ROME – A new study claims that by stressing themes of marriage and family during 13 visits to the region between 1979 and 1996, St. John Paul II was responsible for boosting fertility rates across Latin America, resulting in a quarter-million extra births.

The research team at the University of Notre Dame found that although increased fertility was not the direct object of the late pope’s travels, his messaging nevertheless reinforced existing cultural norms in Latin America, causing a statistically significant increase in birth rates within the 16 visited nations.

“These results indicate that people are really listening to what the pope has to say,” said Lakshmi Iyer, a professor of economics at Notre Dame. “And the topics he addresses really matter.”

Importantly, the results also suggest that John Paul II wasn’t just preaching to the choir on these visits, in that the measurable impact of his teachings was actually greatest in non-Catholic, wealthy and highly educated households. Effects were also greater in countries secularized more recently.

A new paper expressing these findings, titled “Religion and Demography: Papal Influences on Fertility,” argues that beyond the usual economic and cultural reasons given for falling fertility rates across the world since the 1950s, social norms and, specifically, religious values also can play a role.

The claim that religious leadership can have an appreciable impact on fertility rates is not new. To cite one well-known case, in 2008 Patriarch Ilia II offered to personally baptize the third and subsequent children of all couples married in the church. Since then, he’s presided over a annual series of mass baptisms which have helped lift Georgia’s birth rate from below the replacement level of 2.1 children per woman to above, meaning the country is now adding population.

The new Notre Dame research is among the first to posit a relationship between papal leadership and birth rates. Previous studies have found mixed results, with one 2017 study claiming a short-term decline in contraception following a trip by Pope Benedict XVI that resulted in brief increase in fertility, while a 2020 study on Italy found that papal messaging on the family had reduced abortion but had no impact on fertility, suggesting a shift to contraception.

Between 1979 and 1996, John Paul II crisscrossed Latin America on 16 trips, repeatedly proclaiming it the “Continent of Hope.” The Notre Dame research finds that in the two to five years following each of those trips, an additional 220,000 to 251,000 births occurred in the 13 countries analyzed in the study.

The outcome suggests that pro-family papal messaging helped cut against over the overall dramatic decline in fertility rates on the continent, which fell from an average of 5.9 births per woman in 1960 to 2.2 in 2010.
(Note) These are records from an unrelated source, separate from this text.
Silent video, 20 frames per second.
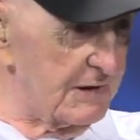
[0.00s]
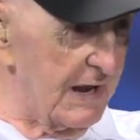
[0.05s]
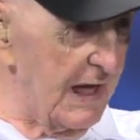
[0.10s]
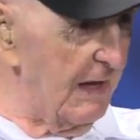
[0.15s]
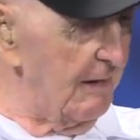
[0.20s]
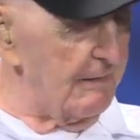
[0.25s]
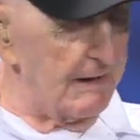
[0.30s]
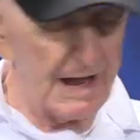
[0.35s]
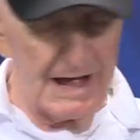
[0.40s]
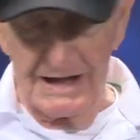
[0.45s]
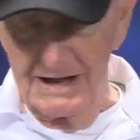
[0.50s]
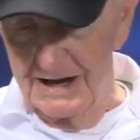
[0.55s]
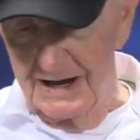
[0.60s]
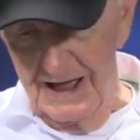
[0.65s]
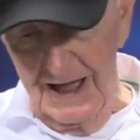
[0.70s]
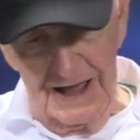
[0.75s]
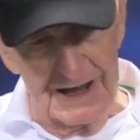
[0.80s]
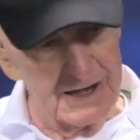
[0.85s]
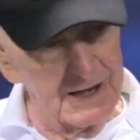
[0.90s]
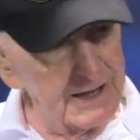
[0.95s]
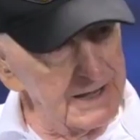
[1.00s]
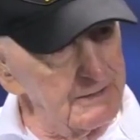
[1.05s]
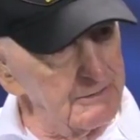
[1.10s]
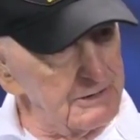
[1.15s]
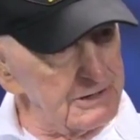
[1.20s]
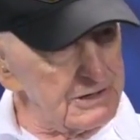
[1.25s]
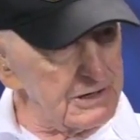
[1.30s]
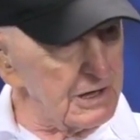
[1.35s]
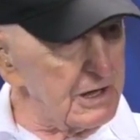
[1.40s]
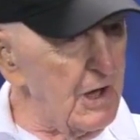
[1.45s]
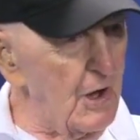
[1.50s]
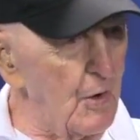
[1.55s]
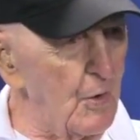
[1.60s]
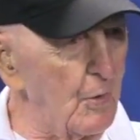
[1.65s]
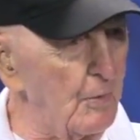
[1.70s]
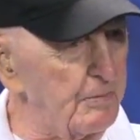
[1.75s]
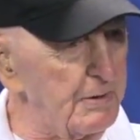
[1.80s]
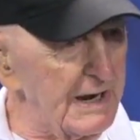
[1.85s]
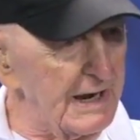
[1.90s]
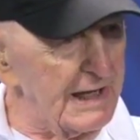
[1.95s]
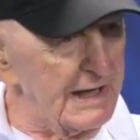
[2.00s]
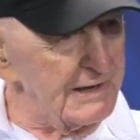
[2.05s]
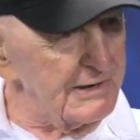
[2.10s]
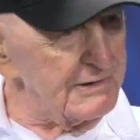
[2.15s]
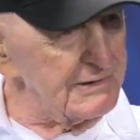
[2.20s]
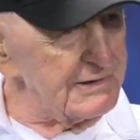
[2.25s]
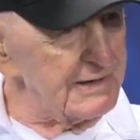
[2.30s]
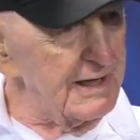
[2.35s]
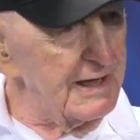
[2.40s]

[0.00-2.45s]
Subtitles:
I thought it was a cold place.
In fact, the research suggests that Latin Americans were listening to the Polish pope across the board, in ways that drove birth rates either up or down. When John Paul stressed support for marriage and opposition to abortion and contraception, the number of live births in the aftermath of the trip increased. When he emphasized opposition to premarital sex, however, birth rates actually dropped, suggesting the public was responding to both the pope’s positive and negative injunctions.

For Iyer, the findings are a confirmation that demography is not exactly analogous to the weather, meaning a force of nature basically beyond human control. Instead, it’s a product of personal decisions which can be influenced by inspired leadership.
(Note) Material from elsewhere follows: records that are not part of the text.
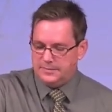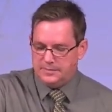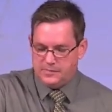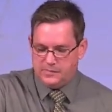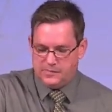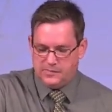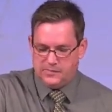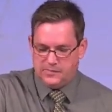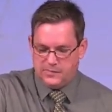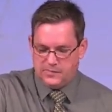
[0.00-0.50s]

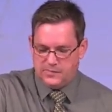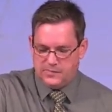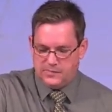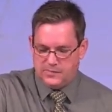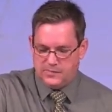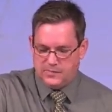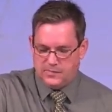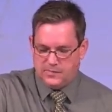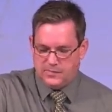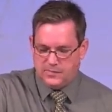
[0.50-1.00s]

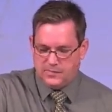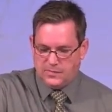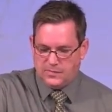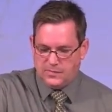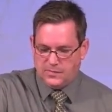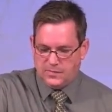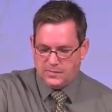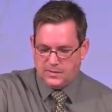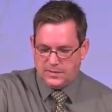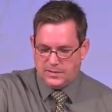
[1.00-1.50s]

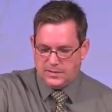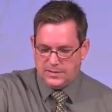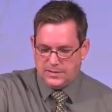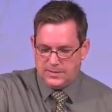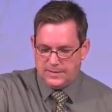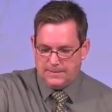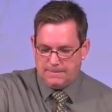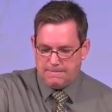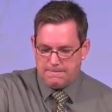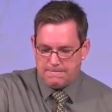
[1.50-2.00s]

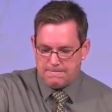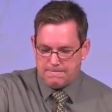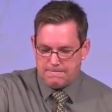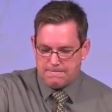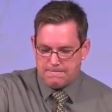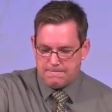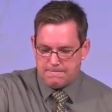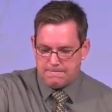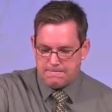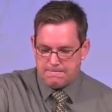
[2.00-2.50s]

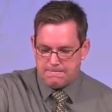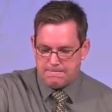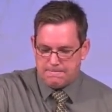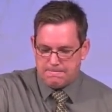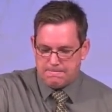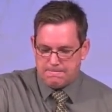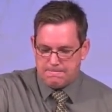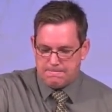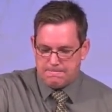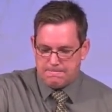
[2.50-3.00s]

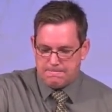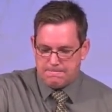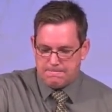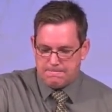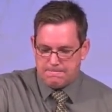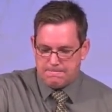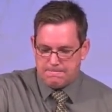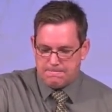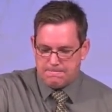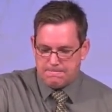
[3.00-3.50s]

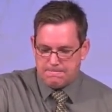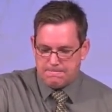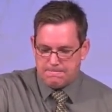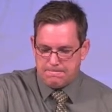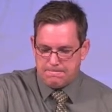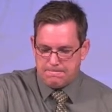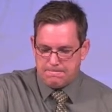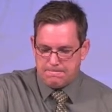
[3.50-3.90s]
Nothing is said.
“Who the messenger is matters,” Iyer said. “It needs to be someone who can reinforce what is important to the culture. You can change social norms by having a predominant leader remind people of what is considered good and acceptable behavior within that particular society.”

The thirteen nations examined in the study are Bolivia, Brazil, Colombia, the Dominican Republic, Ecuador, El Salvador, Guatemala, Haiti, Mexico, Nicaragua, Paraguay, Peru and Trinidad and Tobago, and the findings point to statistically significant increases in fertility rates in the two to five years after the papal visit in virtually every one, with the net effect being greatest in El Salvador.